Books on Malaysian Politics

Here are five recent titles on Malaysian politics:
  • Between Umno and a Hard Place: The Najib Razak Era Begins edited by Ooi Kee Beng. These 40 articles by Penang-born writer and commentator Ooi Kee Beng were published since Jan 2009 the end of the Abdullah Badawi era. The author offers thoughtful perspectives and sharp but constructive commentary on a selection of the persistent problems and contradictions which face Prime Minister Najib and have for so long bedevilled Malaysia's progress and body-politic.

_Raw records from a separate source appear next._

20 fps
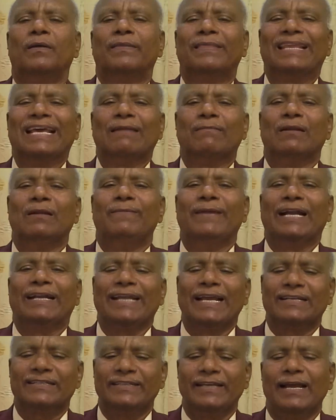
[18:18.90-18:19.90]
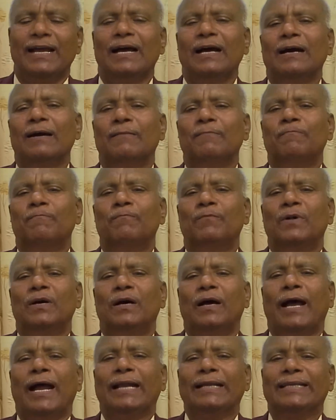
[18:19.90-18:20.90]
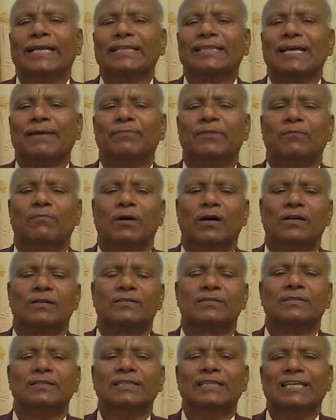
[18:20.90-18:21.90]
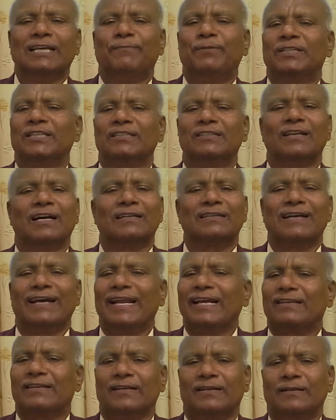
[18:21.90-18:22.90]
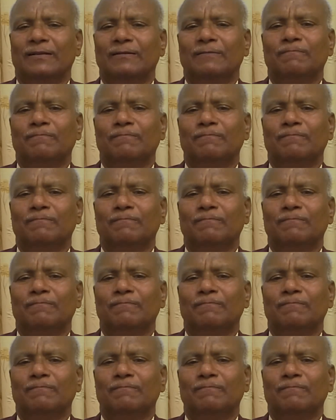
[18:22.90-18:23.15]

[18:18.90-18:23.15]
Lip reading: there will be ataxia and death of the birds if it is not corrected.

  • The Road to Reform: Pakatan Rakyat In Selangor edited by Tricia Yeoh. These 20 papers by specialists with experience in many areas of government and social issues assess the work of the Pakatan Rakyat government of the State of Selangor since it was elected in March 2008 on a reformist agenda. The authors look at the sometimes considerable changes and reforms already achieved as well as the enduring difficulties faced by the Pakatan Rakyat government in the fields of politics, economics, society and culture. A remarkable 2? years. Index.

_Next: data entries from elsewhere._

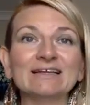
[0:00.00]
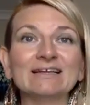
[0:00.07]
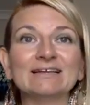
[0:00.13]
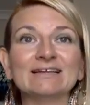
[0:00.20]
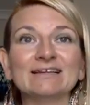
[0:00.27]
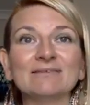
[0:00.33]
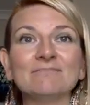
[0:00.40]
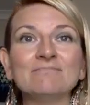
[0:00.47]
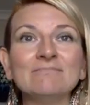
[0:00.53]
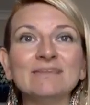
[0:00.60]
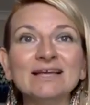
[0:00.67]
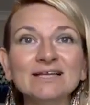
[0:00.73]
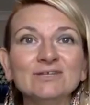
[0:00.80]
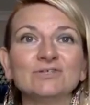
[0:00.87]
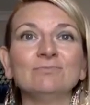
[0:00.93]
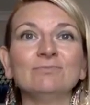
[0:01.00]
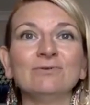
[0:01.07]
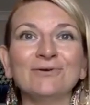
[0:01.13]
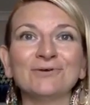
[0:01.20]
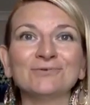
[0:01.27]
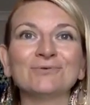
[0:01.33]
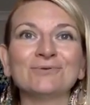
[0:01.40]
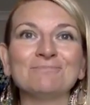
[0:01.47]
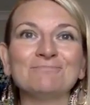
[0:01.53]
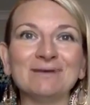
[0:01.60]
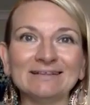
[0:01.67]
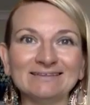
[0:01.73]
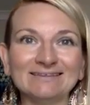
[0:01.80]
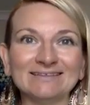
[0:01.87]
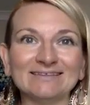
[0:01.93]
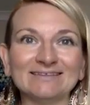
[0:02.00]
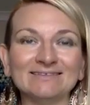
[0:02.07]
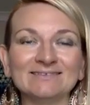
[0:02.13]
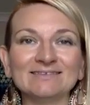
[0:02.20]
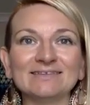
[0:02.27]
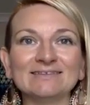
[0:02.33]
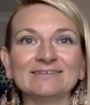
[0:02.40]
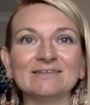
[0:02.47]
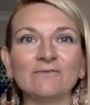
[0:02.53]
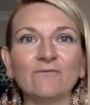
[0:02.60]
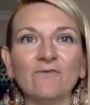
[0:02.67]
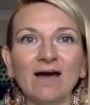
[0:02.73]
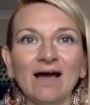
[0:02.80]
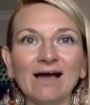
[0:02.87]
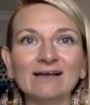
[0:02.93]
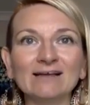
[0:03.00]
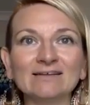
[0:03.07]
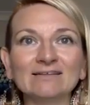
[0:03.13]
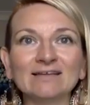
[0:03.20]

the major block to abundance is the fact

  • Privatization in Malaysia: Regulation, Rent-Seeking and Policy Failure by Jeff Tan. In recent years, privatisation has fallen out of favour in many countries because the underlying political factors have not been well understood. This book examines Malaysia's privatisation programme, focusing on how political constraints resulted in the failure of four major privatisations: the national sewerage company (IWK), Kuala Lumpur Light Rail Transit (LRT), national airline (MAS), and national car company (Proton). It considers why developing countries such as Malaysia might want to embark on privatisation, the factors that lead to policy failure, and what is needed to make it work. It shows clearly that political motives driving privatisation often dominate purely economic considerations, and thus it is necessary to analyse privatisation within the specific country context. It argues that failure in the Malaysian case was due to political considerations that compromised institutional design and regulatory enforcement, leading to problems associated with corruption. It concludes that privatisation does not necessarily improve incentives for efficiency or enhance the finance available for capital investment, and that successful privatisation depends on the state's institutional and political capacity to design and manage an appropriate set of subsidies.
  • March 8: Time For Real Change by Kee Thuan Chye. This second 2010 edition of the 2008 collection of essays on consequences of Malaysia's March 2008 General Election results includes eleven additional papers. Forty-two Malaysians offer considered critical perspectives on problems and opportunities facing the government shaken by the Opposition's gains. The last ten papers explore "Where do we go from here?" and look ahead, with some hope and considerable gloom. Insets offer informal observations by members of the public.